I also feel anxious when I hear proposals about the creation of a physical campus—a school of public service—which we have heard about. This school would apparently be

“a world leading … executive training programme, equivalent to the leading business school offers”,

in which aspiring civil servants, public sector leaders and politicians would be trained together, based on a redefined set of leadership requirements. I immediately thought about the destructive impact that MBAs and managerialism have had on public life. I am sorry, but I do not think this is the solution: think of all the damage that has been done to our language by the gobbledegook and acronyms of managerialism, the performance management frameworks and so on. Then I noticed that a priority for this new school will be to lead high-quality research to develop better understanding of the relationship between leadership, well-being and productivity. I appeal to people not to waste money on that research, because it should be obvious that there is a connection between those things. If you need to be taught that, what kind of a leader are you?

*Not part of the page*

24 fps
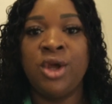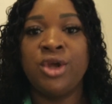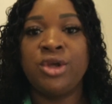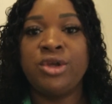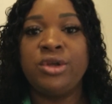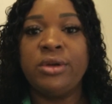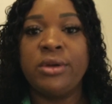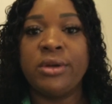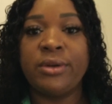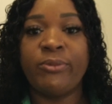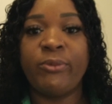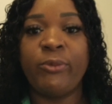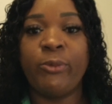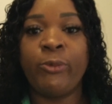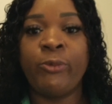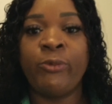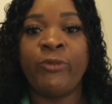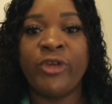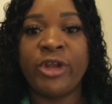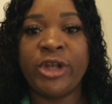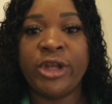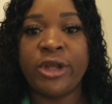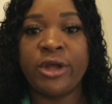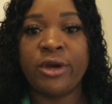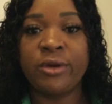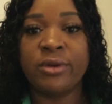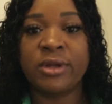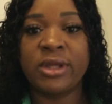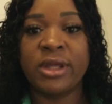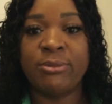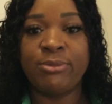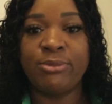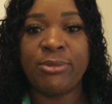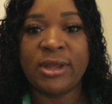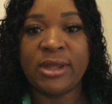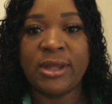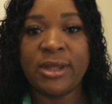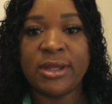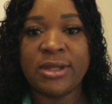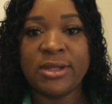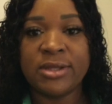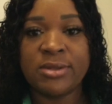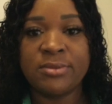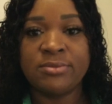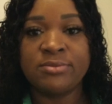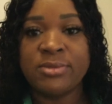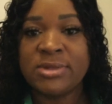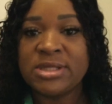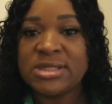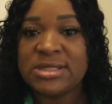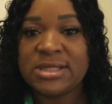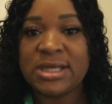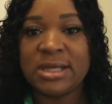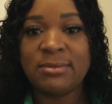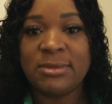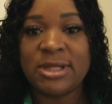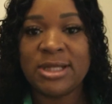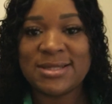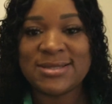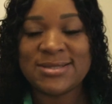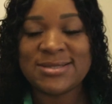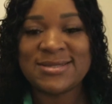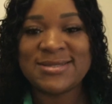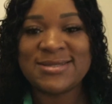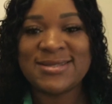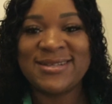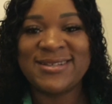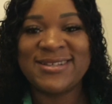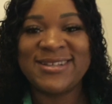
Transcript: your video can be seamless.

I am also worried that setting up this kind of campus might end up aping other aspects of campus culture. Think of the debacle of the Valuing Everyone training. It was supposed to make us better leaders, but it was condescending and, if anything, did not make us value others and led to the cancelling of several of our Peers for not doing it, because of the rubric and rules. Then there are the endless stories of civil servants being forced to ape the worst of the divisive aspects of student identity politics, when they are sent on training courses on unconscious bias—which is, by the way, pseudoscience—and how to champion diversity, as defined by organisations such as Stonewall.

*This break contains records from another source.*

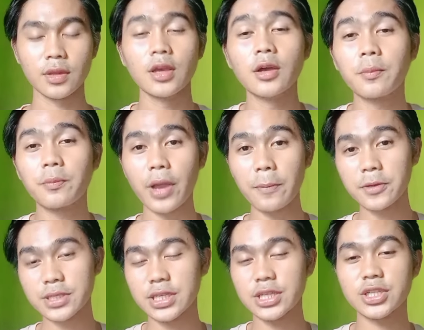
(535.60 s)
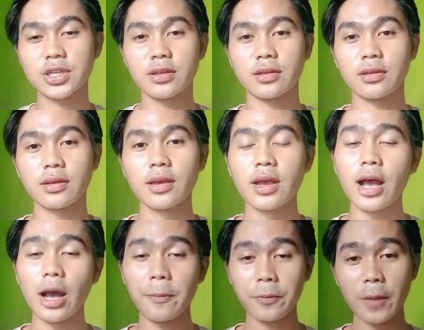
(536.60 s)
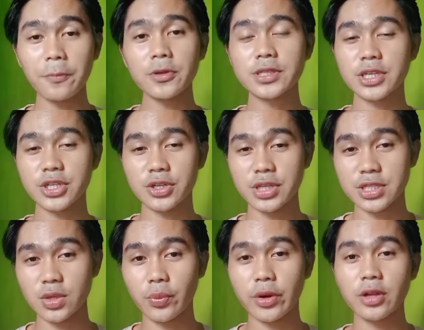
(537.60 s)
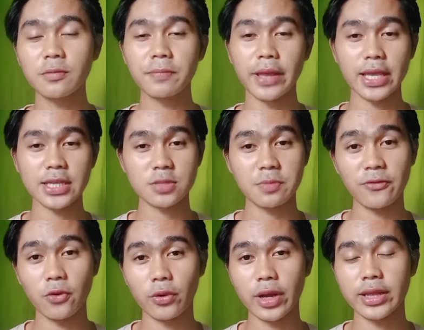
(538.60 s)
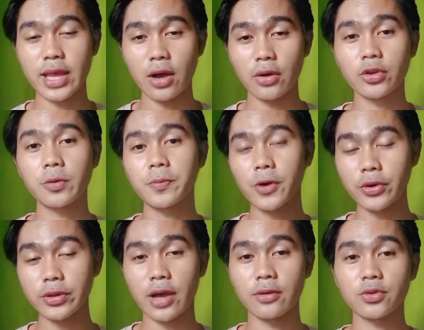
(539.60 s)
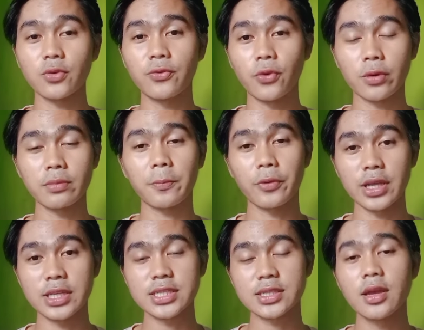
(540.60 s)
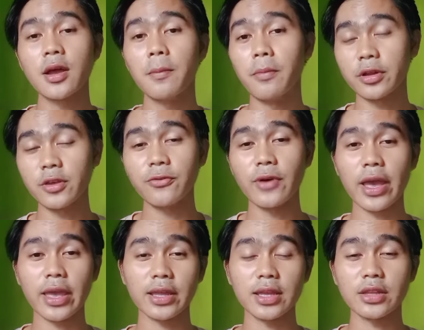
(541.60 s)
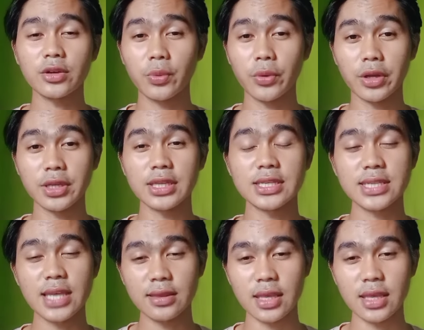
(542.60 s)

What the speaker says: Preposition. A preposition is a word placed before a noun or pronoun to form a phrase modifying another word in the sentence.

I make this point because, rather than just saying that what we need to do is to train Ministers and civil servants, we need sufficiently to scrutinise what that training consists of, because it can actually be dangerous. I was struck by the description of the problems at the heart of government given by the noble Baroness, Lady Taylor. I agree with her and the shocking examples that she gave of the contempt shown to parliamentary accountability of late and the broader disdain for democracy shown across both Houses for popular sovereignty in relation to the Brexit vote—not because they did not know what the mandate was but in defiance of our electors.

That seems to me not something you can train people out of. It is not a skills deficit, but a democratic political deficit. That should be our focus, and we should not get distracted by all going off on training courses.